Task details
Copy the data below exactly. Any pictures in it should be omitted.

Source records
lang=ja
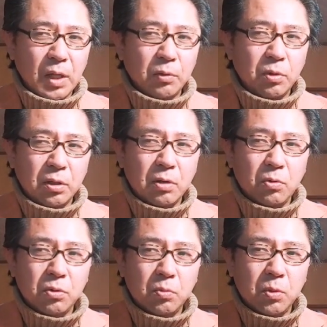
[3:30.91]
たとえね、
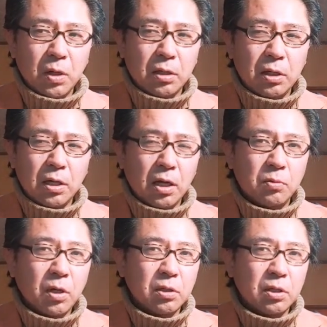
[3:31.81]
子供が被害
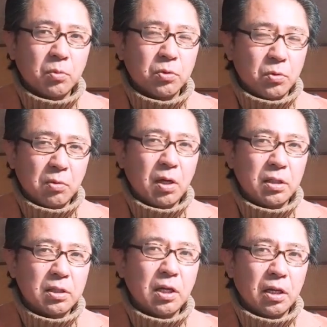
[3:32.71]
を受けてても、それは
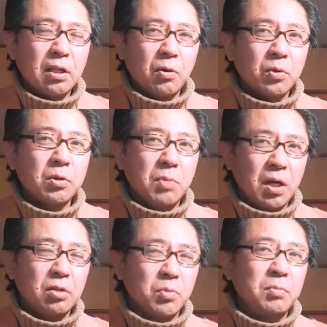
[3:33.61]
言っちゃいけない言葉
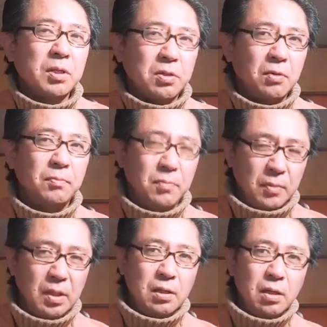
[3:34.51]
だと思いますよ。
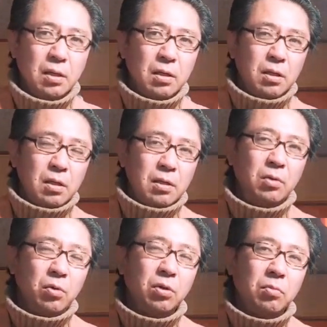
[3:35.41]

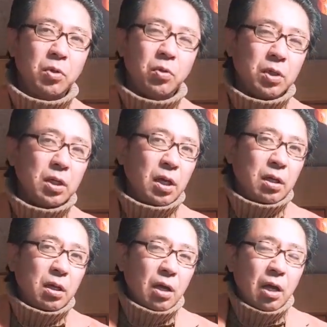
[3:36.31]
で、子供の被
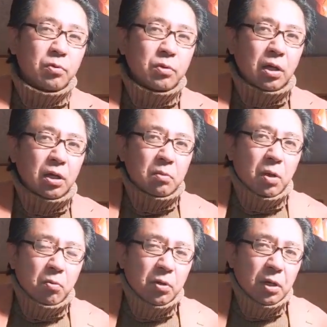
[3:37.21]
害が回復できれ
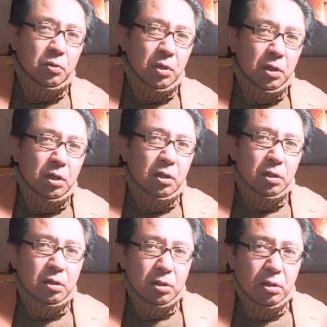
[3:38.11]
ば、俺はそれでいい
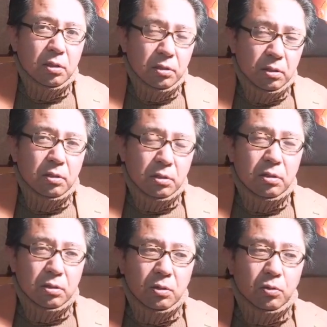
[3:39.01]
です。
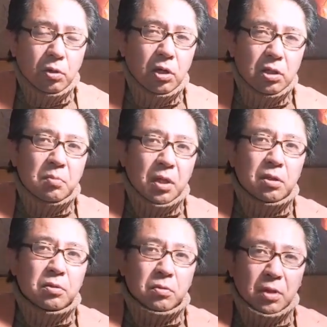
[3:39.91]
それが一番
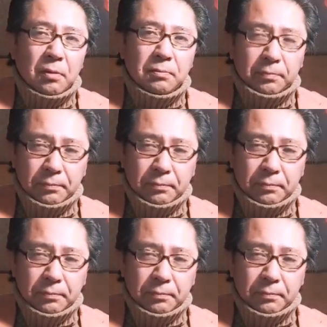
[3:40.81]
ですよね。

Written solution
lang=ja
[3:30.91]
たとえね、
[3:31.81]
子供が被害
[3:32.71]
を受けてても、それは
[3:33.61]
言っちゃいけない言葉
[3:34.51]
だと思いますよ。
[3:35.41]

[3:36.31]
で、子供の被
[3:37.21]
害が回復できれ
[3:38.11]
ば、俺はそれでいい
[3:39.01]
です。
[3:39.91]
それが一番
[3:40.81]
ですよね。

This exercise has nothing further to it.